Tunisie: le secteur des phosphates ravagé par les conflits sociaux

La Tunisie a perdu les deux tiers de ses marchés à l'exportation du phosphate et le chiffre d'affaires du secteur a chuté de 66% depuis la révolution de janvier 2011 en raison des conflits sociaux à répétition, a relevé mercredi le PDG du géant tunisien du secteur.

"Nous avons perdu les deux tiers de notre potentiel à l'exportation en raison des mouvements de protestation", a déclaré, selon l'agence officielle TAP, Tahar Khouaja, PDG des entreprises d'Etat Groupe chimique tunisien (GCT) et Compagnie des phosphates de Gafsa (CPG).

Il a noté que le chiffre d'affaires s'était écroulé de 66% passant de 2,714 milliards de dollars en 2010 à 901 millions de dollars en 2012.

A titre d'exemple, M. Khouaja a indiqué que le groupe avait dû s'acquitter d'une pénalité de retard de 500 millions de dollars en raison du blocage par des manifestants de six navires chargés de phosphates destinés à l'exportation.

GCT et CPG rencontrent "de grandes difficultés pour respecter les engagements avec les clients étrangers", a-t-il dit.

La production de phosphates, dont les revenus contribuent pour 10% au budget de l'Etat, était en 2012 à 30% des niveaux pré-révolutionnaires, selon des sources dans ces entreprises interrogées en fin d'année par l'AFP.

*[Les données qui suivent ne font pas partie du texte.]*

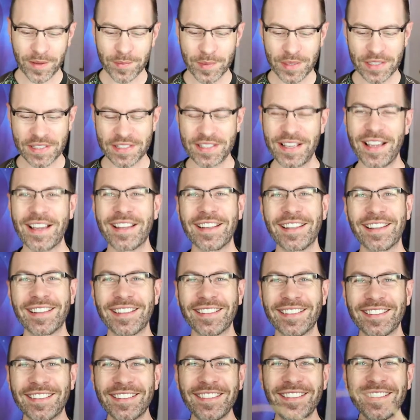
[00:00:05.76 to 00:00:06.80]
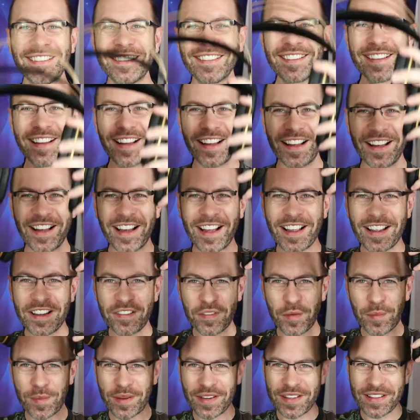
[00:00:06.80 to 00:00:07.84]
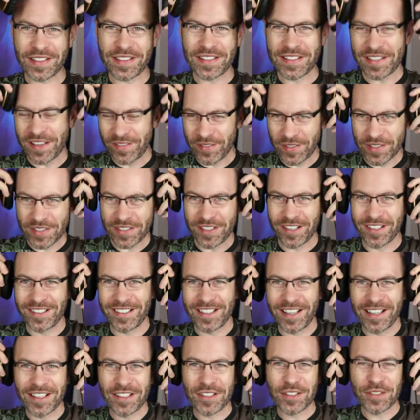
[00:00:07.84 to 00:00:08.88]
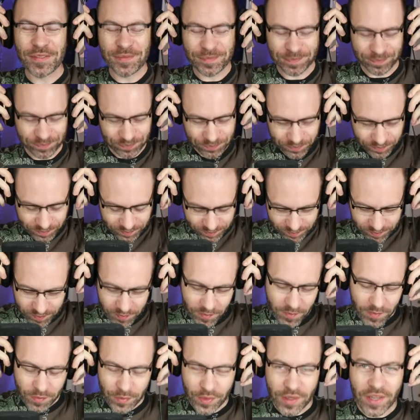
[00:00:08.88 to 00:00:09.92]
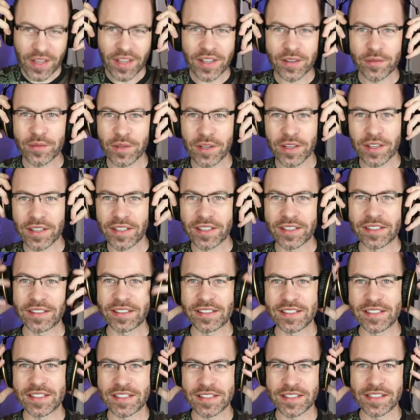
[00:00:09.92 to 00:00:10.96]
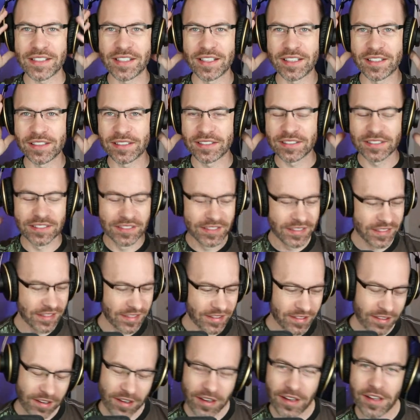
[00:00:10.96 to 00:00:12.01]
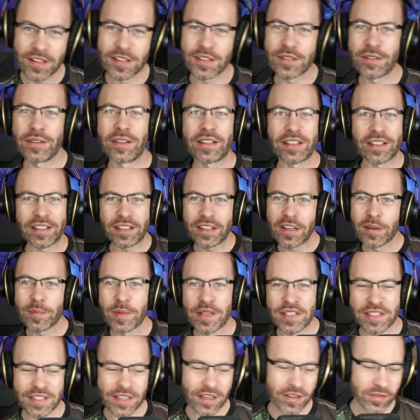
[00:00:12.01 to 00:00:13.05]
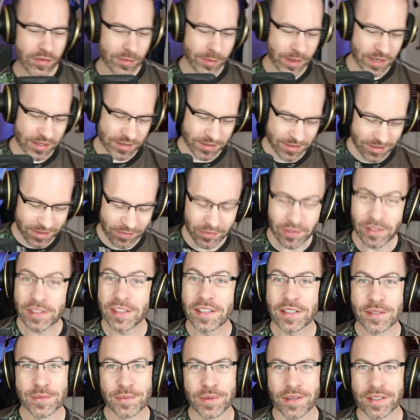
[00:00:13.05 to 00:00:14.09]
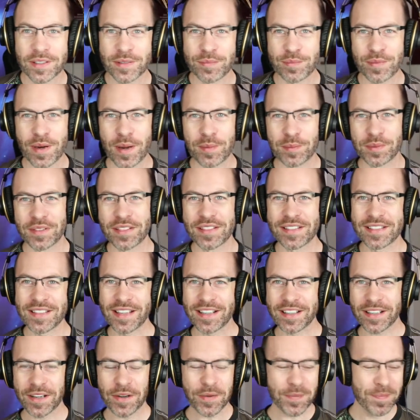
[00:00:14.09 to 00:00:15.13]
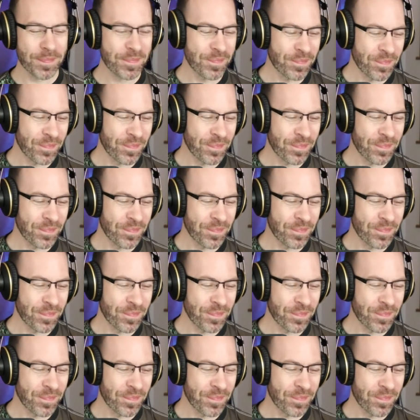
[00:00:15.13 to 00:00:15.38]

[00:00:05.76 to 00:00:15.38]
I'm excited. Hi, everybody. This is David StarrTouch, and we're gonna get these on so I can hear myself and make sure everything's working properly as I go.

Les manifestations, grèves, débrayages et les occupations de locaux à répétition ont paralysé ces entreprises, alors que les protestataires réclament la création de milliers d'emplois dans les régions de Gafsa (mines) et Gabès (transformation).

M. Khouaja a souligné que malgré la chute considérable des revenus, près de 4.500 recrutements sont en cours. "Les deux groupes ont dépassé, de loin, leur capacité de création d'emploi", a-t-il souligné.

"Il faut créer la richesse pour pouvoir la répartir et investir dans le développement pour créer des opportunités additionnelles d'emploi", a-t-il relevé.

L'industrie des phosphates est cruciale pour la Tunisie qui en était le 5e exportateur mondial jusqu'à la révolution.

La révolution tunisienne a été largement nourrie par la misère et le chômage. Deux ans plus tard, les espoirs ont laissé place à la déception et les conflits sociaux, parfois violents, se multiplient.